■ Work to be completed: If pictures appear among the lines below, leave them out while you return exactly the lines from the one with "[00:00:01.20 to 00:00:01.60]" through the one with "Verbatim transcript: If".

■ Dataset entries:
* * *

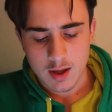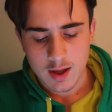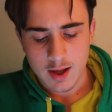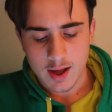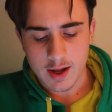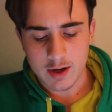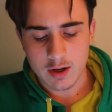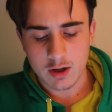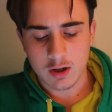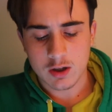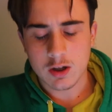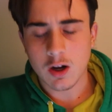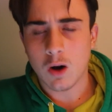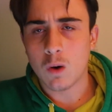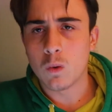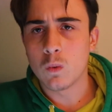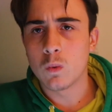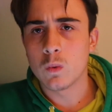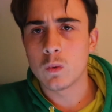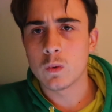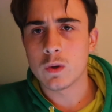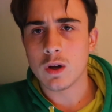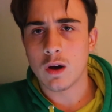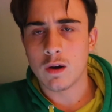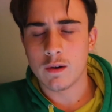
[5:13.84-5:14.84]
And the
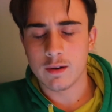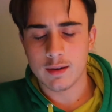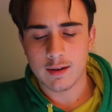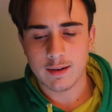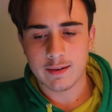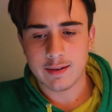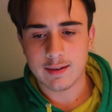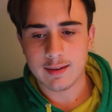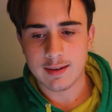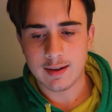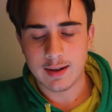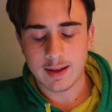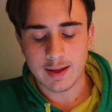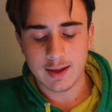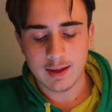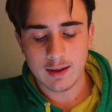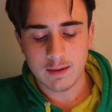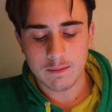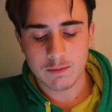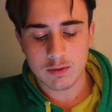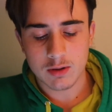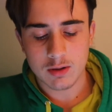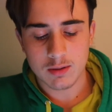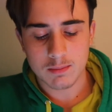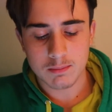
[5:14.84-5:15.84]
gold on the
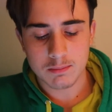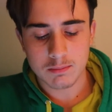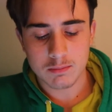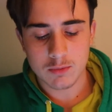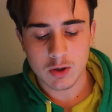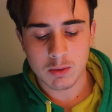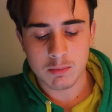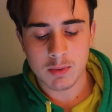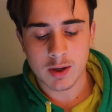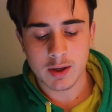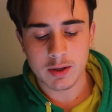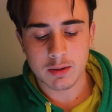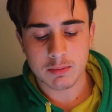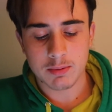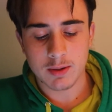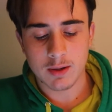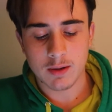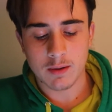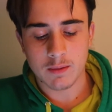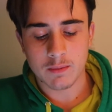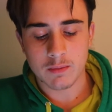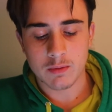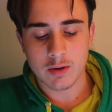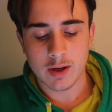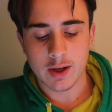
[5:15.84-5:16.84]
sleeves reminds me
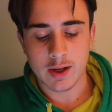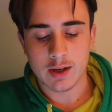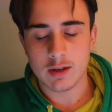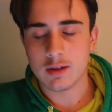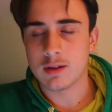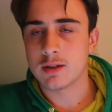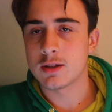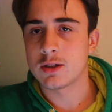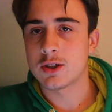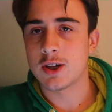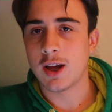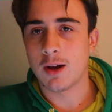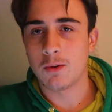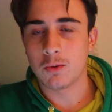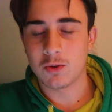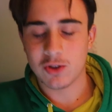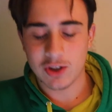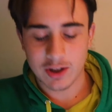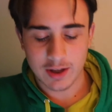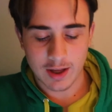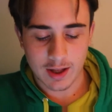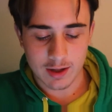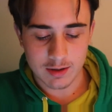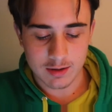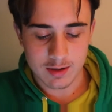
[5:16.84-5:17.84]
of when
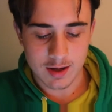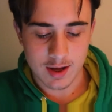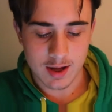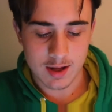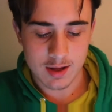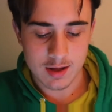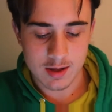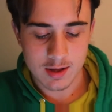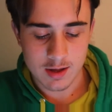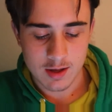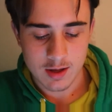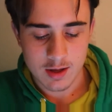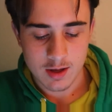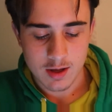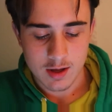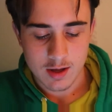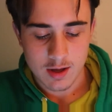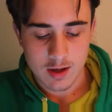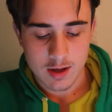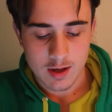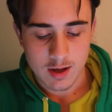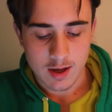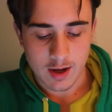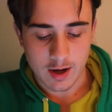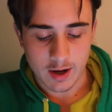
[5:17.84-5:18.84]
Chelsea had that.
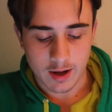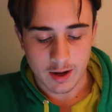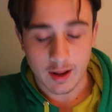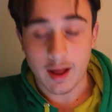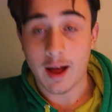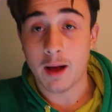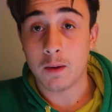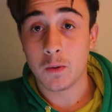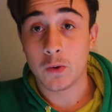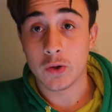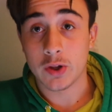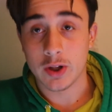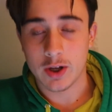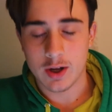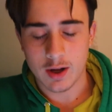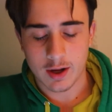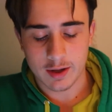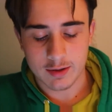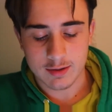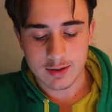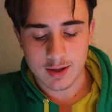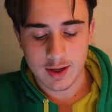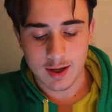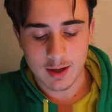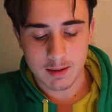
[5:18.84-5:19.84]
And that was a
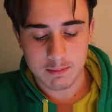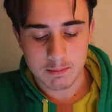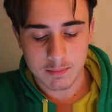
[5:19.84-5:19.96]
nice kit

* * *

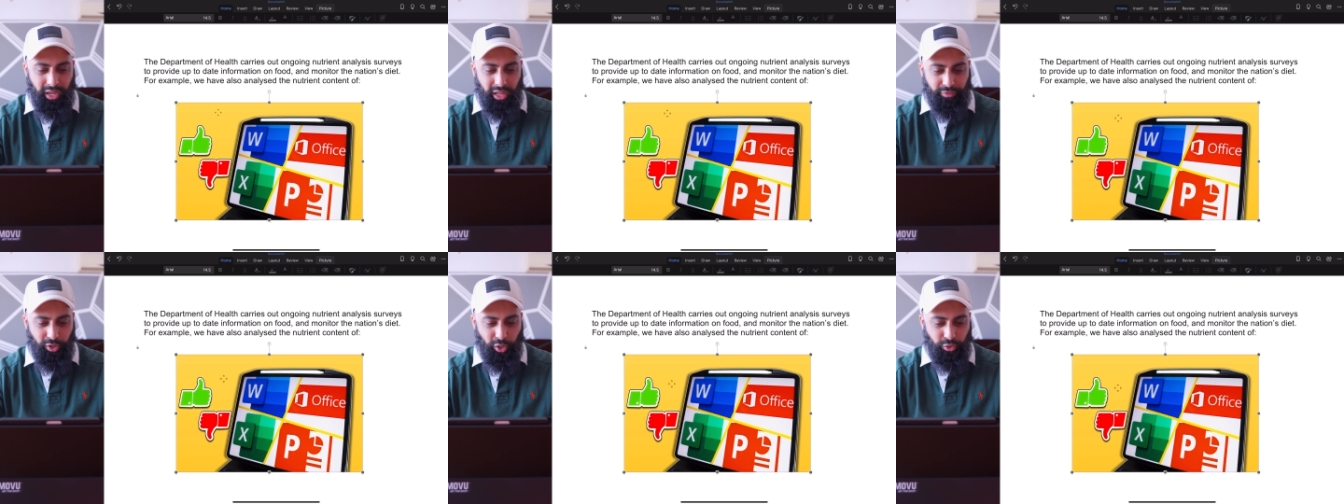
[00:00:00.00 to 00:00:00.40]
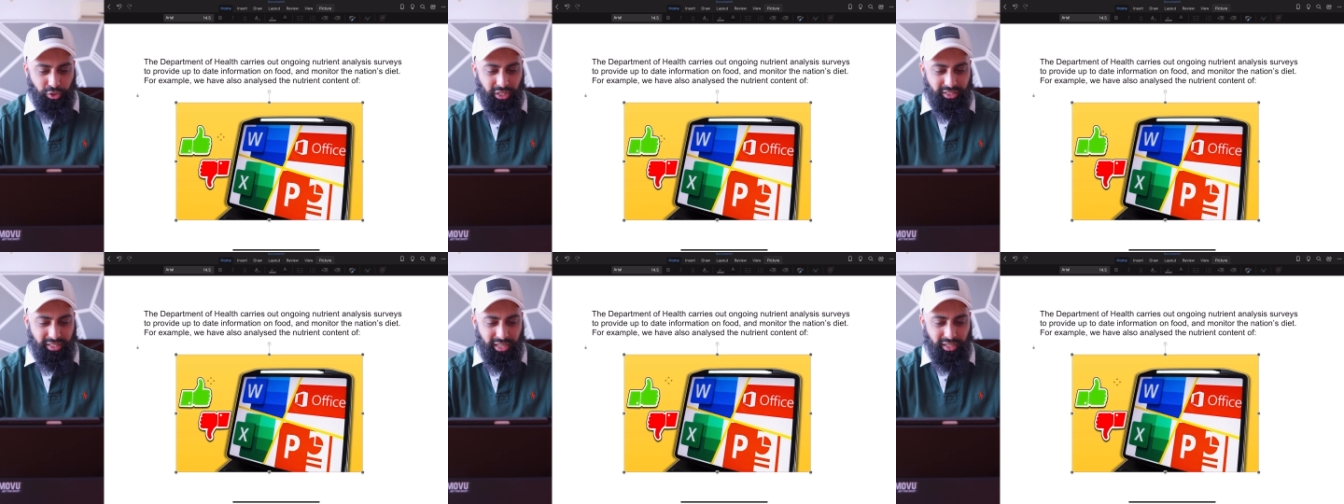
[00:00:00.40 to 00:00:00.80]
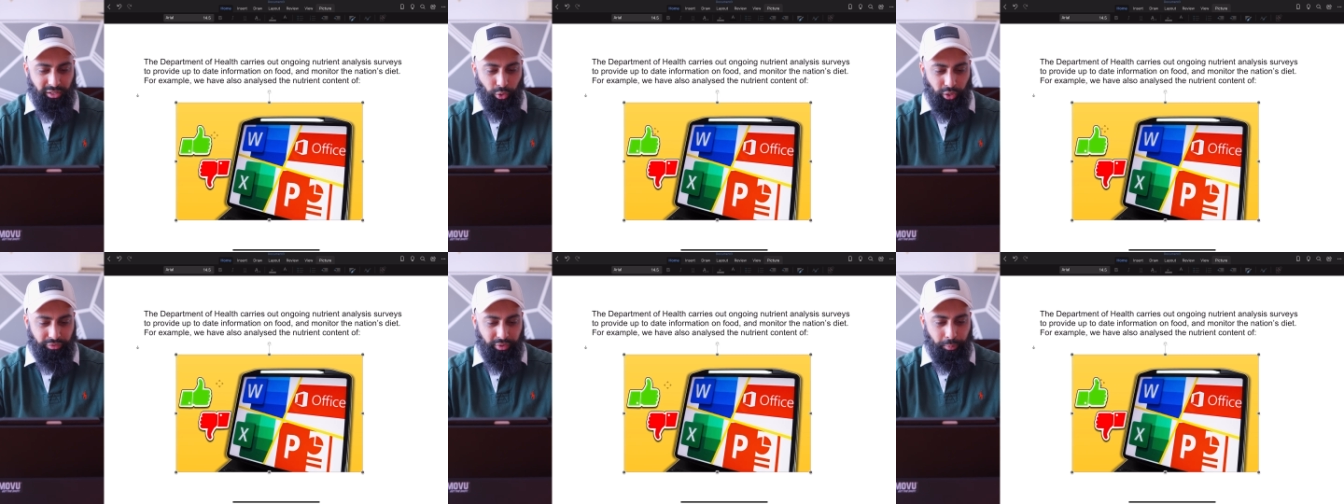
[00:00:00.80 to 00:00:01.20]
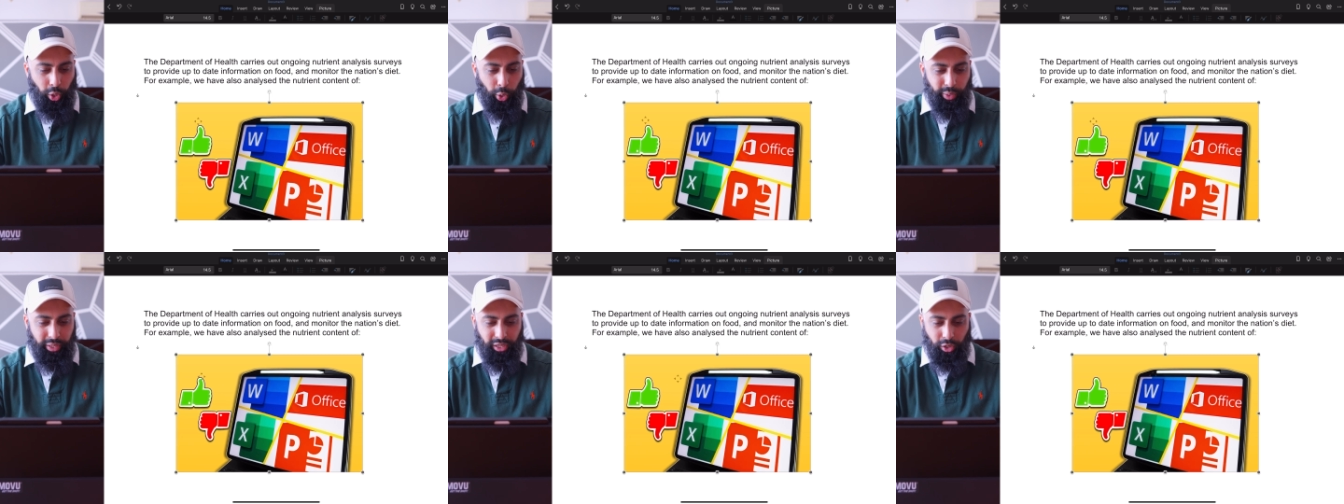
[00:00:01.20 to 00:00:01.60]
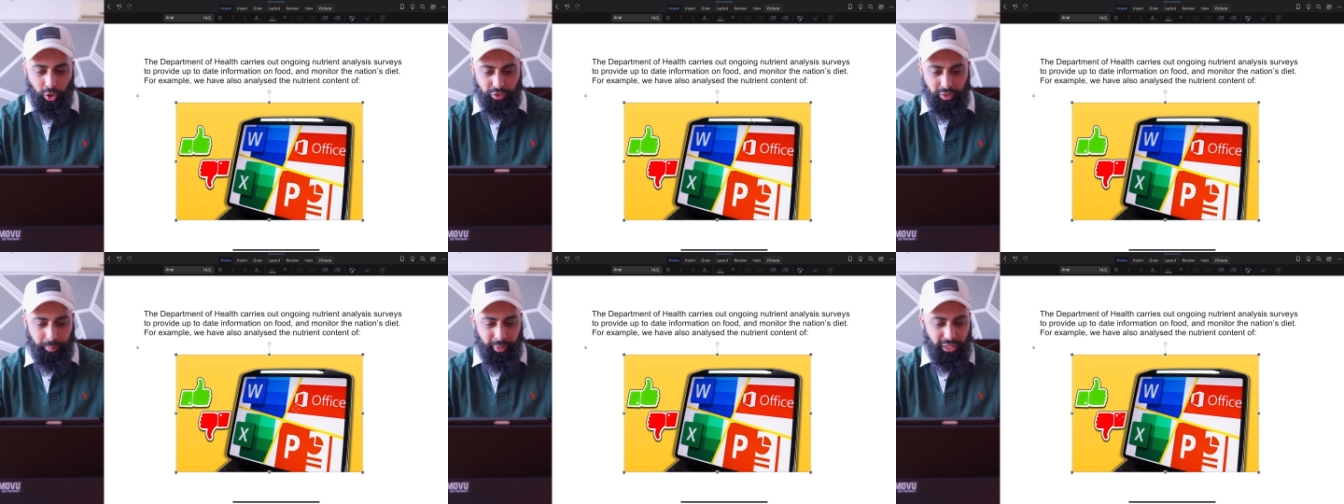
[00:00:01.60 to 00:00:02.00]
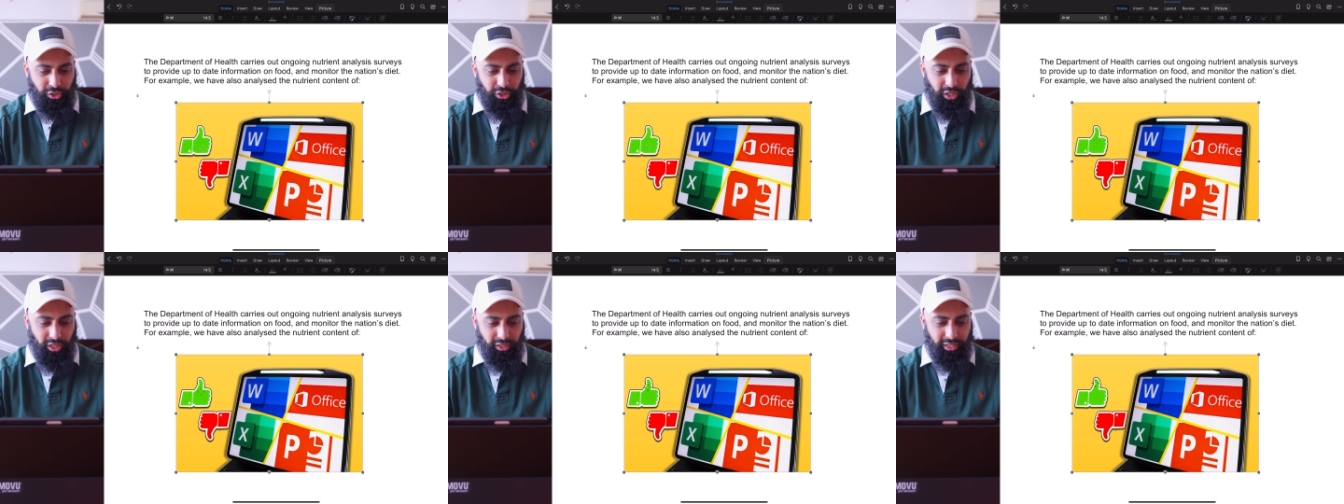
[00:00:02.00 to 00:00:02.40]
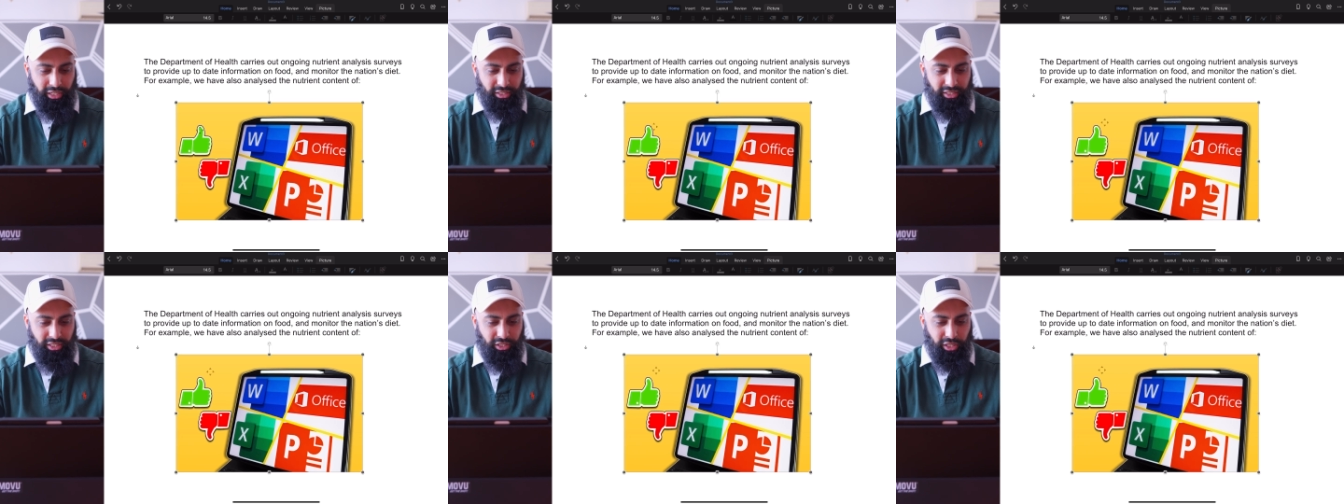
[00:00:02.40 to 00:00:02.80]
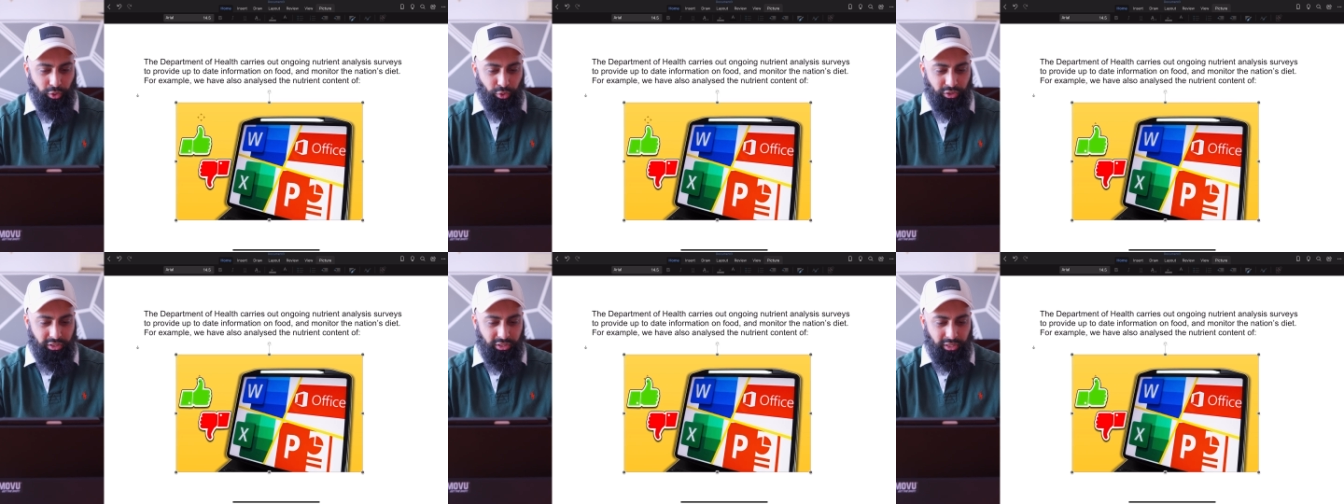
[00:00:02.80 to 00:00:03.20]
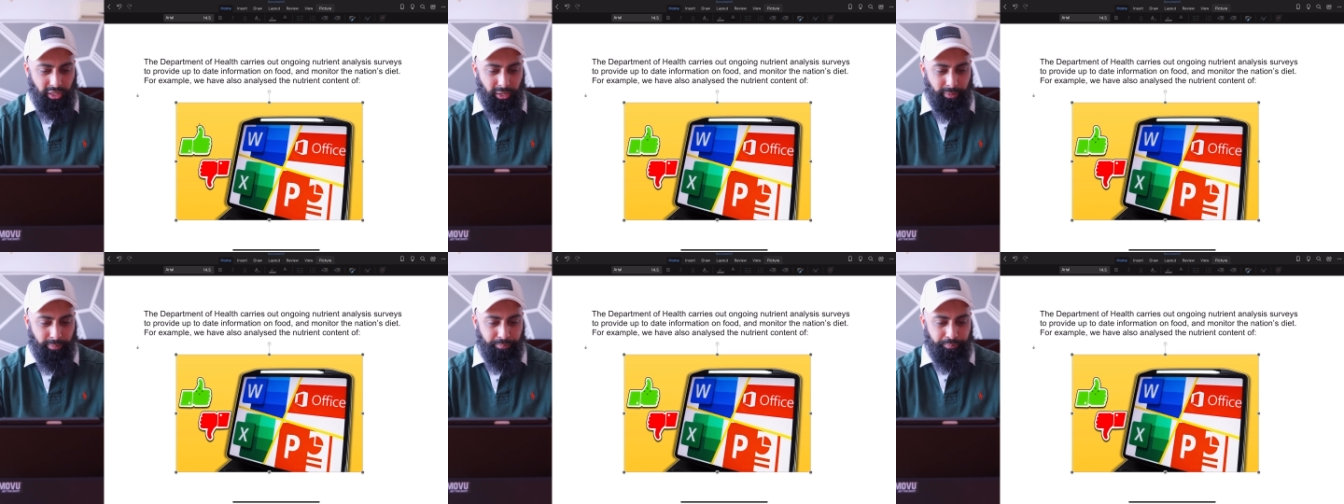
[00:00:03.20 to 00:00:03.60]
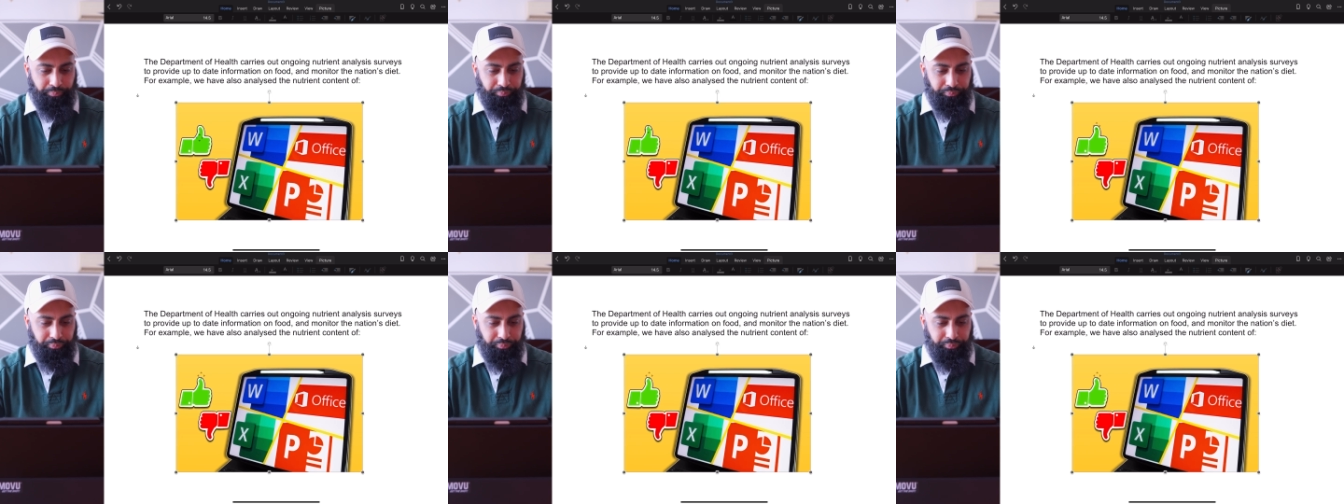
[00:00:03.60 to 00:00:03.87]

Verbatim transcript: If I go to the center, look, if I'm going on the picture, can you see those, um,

* * *

■ Answer box:
[00:00:01.20 to 00:00:01.60]
[00:00:01.60 to 00:00:02.00]
[00:00:02.00 to 00:00:02.40]
[00:00:02.40 to 00:00:02.80]
[00:00:02.80 to 00:00:03.20]
[00:00:03.20 to 00:00:03.60]
[00:00:03.60 to 00:00:03.87]

Verbatim transcript: If I go to the center, look, if I'm going on the picture, can you see those, um,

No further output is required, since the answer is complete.